A quick response to Nicola’s engagement with Jake on that grimy curbside business of prostitution would be to sagely nod and murmur in a slightly self-satisfied manner about the predictability of a classic libertarian vs traditionalist conflict. In the red corner: “Prostitution will always occur - we should provide clean economic channels for an inevitable series of transactions to occur in a crime-free environment”. In the blue corner: “Legalizing constitutes condoning! We can’t promote a culture that commodifies sex! Quelle horreur, the Queen of France, then the Dauphiness, would exclaim!” When Nicola argues that: “Conservatives should object to prostitution”, it sounds horribly like “objecting morally should be the same as criminalizing” - at which point Jake, I and all the other mishmash of libertarians and classical liberals can congratulate ourselves on being able to separate the two. Or affirm, as Jake does, that government cannot legislate social change.

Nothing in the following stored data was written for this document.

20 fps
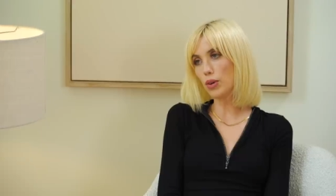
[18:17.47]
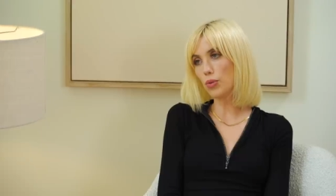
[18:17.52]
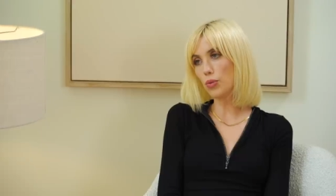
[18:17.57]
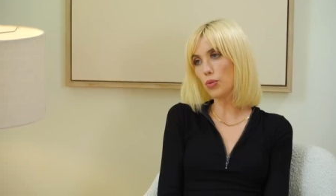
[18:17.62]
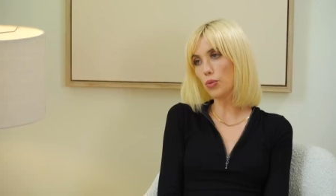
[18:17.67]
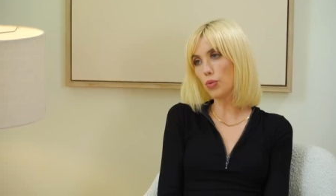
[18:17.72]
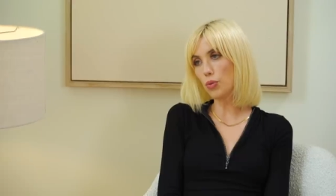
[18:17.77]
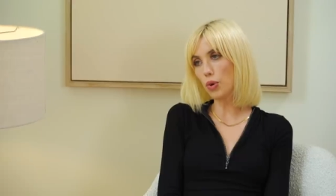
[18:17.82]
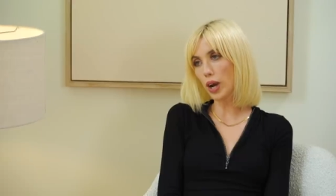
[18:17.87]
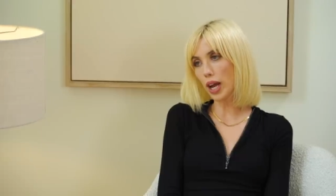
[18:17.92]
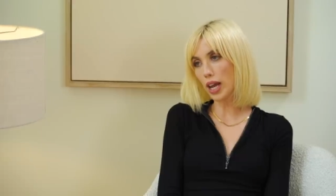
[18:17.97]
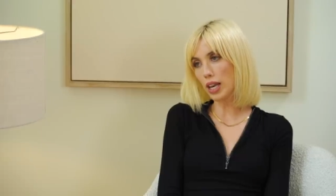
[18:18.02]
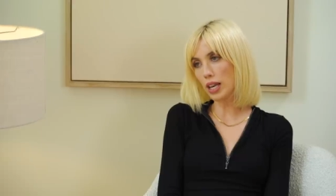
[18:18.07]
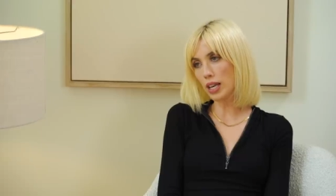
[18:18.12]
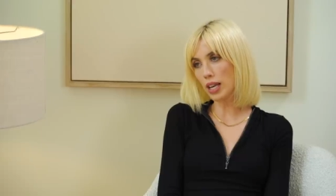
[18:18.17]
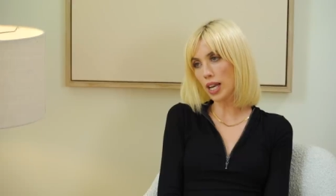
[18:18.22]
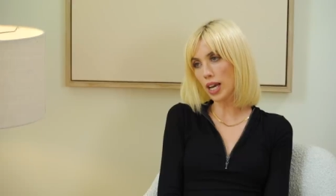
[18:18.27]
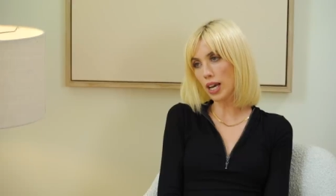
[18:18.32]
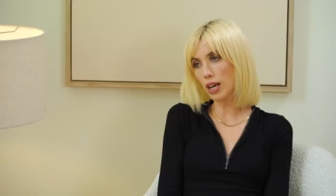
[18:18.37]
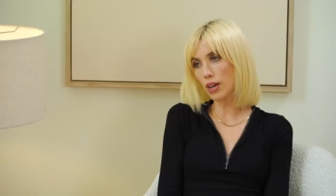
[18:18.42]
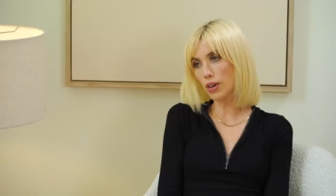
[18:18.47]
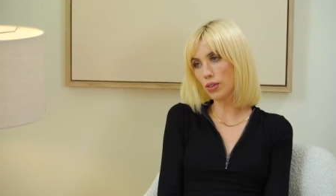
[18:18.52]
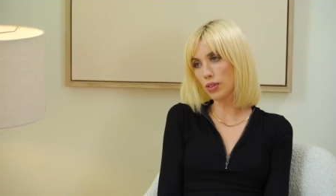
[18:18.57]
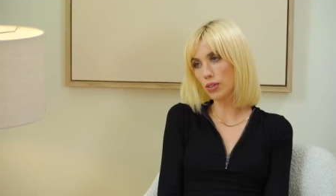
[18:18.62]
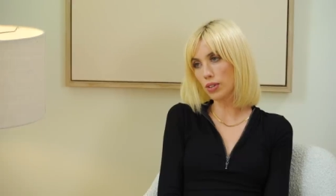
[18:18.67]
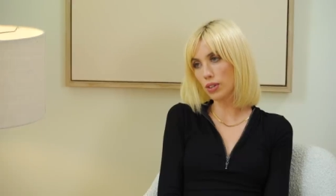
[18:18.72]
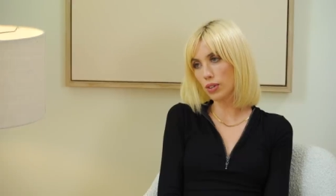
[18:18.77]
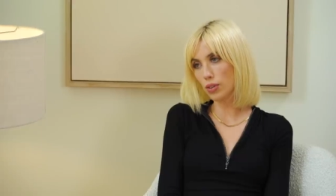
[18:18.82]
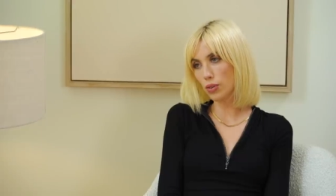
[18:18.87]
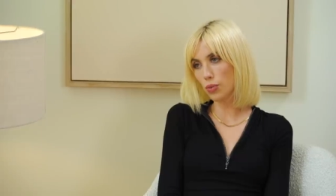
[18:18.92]
you right now.
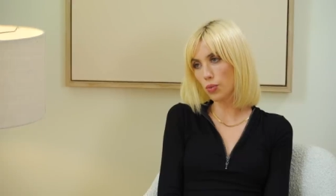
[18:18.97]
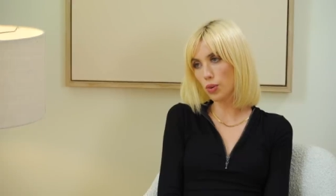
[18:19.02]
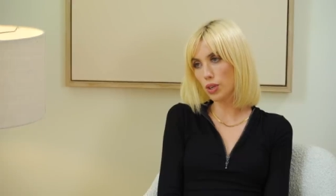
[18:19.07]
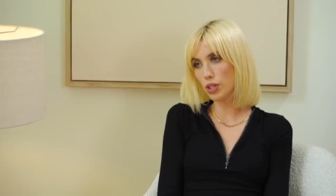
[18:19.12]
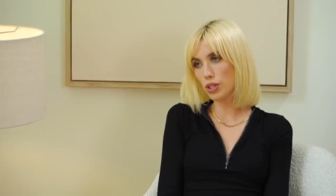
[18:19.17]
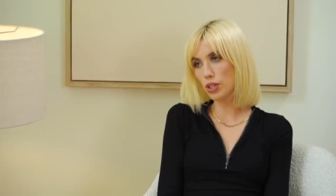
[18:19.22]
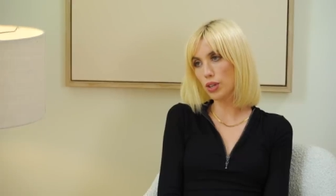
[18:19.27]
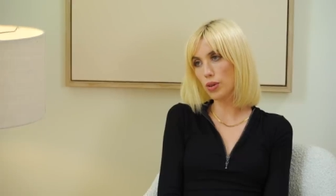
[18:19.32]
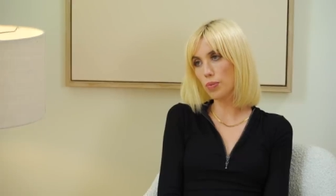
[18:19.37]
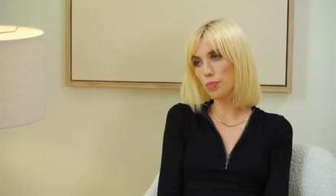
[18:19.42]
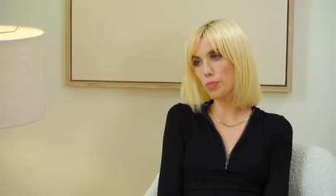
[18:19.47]
Deep? What's your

Yet while I agree with the libertarian conclusion in favor of legalization, such an argument tends to straw-man the traditionalist position. It’s not that traditionalists don’t realize that prostitution will always occur. They know only too well. They recognize, frequently, that there is nothing that can be done, however hard they bring down the force of law, that can dent the durability of the oldest profession in the world. In fact some may even recognize that by criminalizing prostitution they run the risk of increasing the incidence of it, and certainly make the lives of vulnerable women far nastier and often shorter. The tension between Nicola’s and Jake’s views, however, actually stems from an even more basic traditionalist criticism of libertarianism’s laissez-faire approach : that shame is good. As always, this leads back to the dance of the seven Burkean veils that seems to preoccupy the Right at Yale. The “sacred” veil of which Nicola speaks is not imposed by those who are ignorant of that which lies beneath. It is merely that the illusion is more useful, and more bearable than the reality. This particular function of the veil is to split our vision of ourselves into two tiers: the grimy world of our failings and the elevated ideal, which even if rarely lived purely can at least provide a exemplar to which we can aspire. Legislators who outlaw prostitution do not delude themselves that prostitution will cease overnight. They merely hope that it will become invisible. Yes, invisibility is even more dangerous to the women involved than visibility. But a world in which we at least kid ourselves that we treat each other’s bodies with dignity makes the personal ties on which society is based far more sustainable.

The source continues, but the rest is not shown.